Some of you will think it’s a phase. We thought this for a long time—or maybe hoped, not because we’re not supportive, but because we know what a difficult road this will be for her, in terms of the bias and hate she’s likely to encounter and in terms of the actual process—but we’re past that point.

We hope that we’ll have your love and support. We’ll all understand if this takes some adjustment and if you sometimes slip up on the name or pronoun; we still do, though we’re getting better.

If you have negative thoughts on this whole thing, we hope you’ll keep them to yourselves. Please feel free to unfriend. I will feel free to do the same.

Now:

As a comment on that post, a long-time friend asked if I had suggestions for how to talk with her kids about Abby’s transition. I liked the comment at the time, but I didn’t respond, because I didn’t really have an answer then. I think everyone’s approach will be different based on kids’ ages and references. But today we went to see the stage show of The Little Mermaid, and it occurred to me that in many ways it references the transgendered experience. (Disney’s mileage may vary.)
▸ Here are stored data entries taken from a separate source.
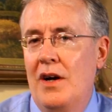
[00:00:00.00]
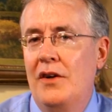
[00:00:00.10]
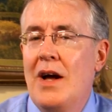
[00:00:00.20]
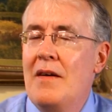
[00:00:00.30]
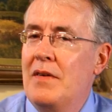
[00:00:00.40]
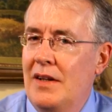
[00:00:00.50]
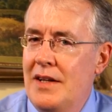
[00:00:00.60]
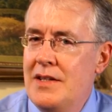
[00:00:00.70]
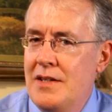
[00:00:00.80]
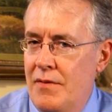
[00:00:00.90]
you'll have a
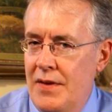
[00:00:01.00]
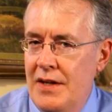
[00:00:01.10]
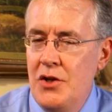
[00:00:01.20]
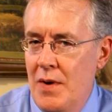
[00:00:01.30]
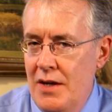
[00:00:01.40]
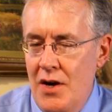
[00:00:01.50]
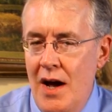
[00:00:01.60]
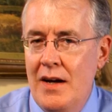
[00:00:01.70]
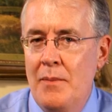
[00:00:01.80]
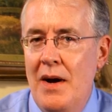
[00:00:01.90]
list of things you want to
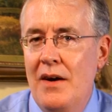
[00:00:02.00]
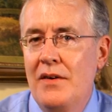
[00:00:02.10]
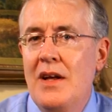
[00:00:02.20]
talk about.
Think about it. The heroine, Ariel, is a mermaid who is obsessed with all things human. She’s never felt like she belongs swimming under the sea; she’s not happy there to the point of self-sabotage—missing practices and ultimately the concert at which she’s the featured performer, etc. She’s not happy with her body or the place in the world she was born into (ex. “Part of Your World”). She wants legs. She wants another life than the one she has. Her father and sisters don’t understand her. No one understands her. She has to sacrifice things to achieve her dreams. In the movie and play, it’s her voice (and her freedom if she can’t get the prince to kiss her within the three day time frame). Ultimately, she achieves her dream form and finds love despite what she’s sacrificed. No, not despite…because of it.

She doesn’t change sex; she changes species—mermaid to human. But for some reason, this is something everyone can accept. Everyone can identify. There’s no problem. Male to female or female to male many people don’t get. Why? We change our hair color and cut without thinking. We wear clothes or make-up or piercings or ink to change our appearance, to say something about ourselves. Yes, gender reassignment is more intensive, but it’s all in line with showing ourselves to the world in the way that makes us happy and valued and that feels true to who we are inside.

That’s what the transformation is about, in Ariel’s case and in Abby’s. It’s about being the way you need to be in order to be happy, and in the end it’s about the family and community’s support for that transformation.

Another friend on that birthday post said something really wonderful to the effect that most major religions agree that the body is just a vessel for the soul, so it shouldn’t matter what form that vessel takes. I thought that was beautiful. It meant a lot to me, as did everyone’s comments that day and everyone’s support since.

Anyway, I wanted to share all of this while it was fresh in my mind. If you’re working to understand gender reassignment or trying to figure out how to talk to your kids about it, maybe watch or rewatch The Little Mermaid and discuss. Ariel was always my favorite Disney princess. Now I get why.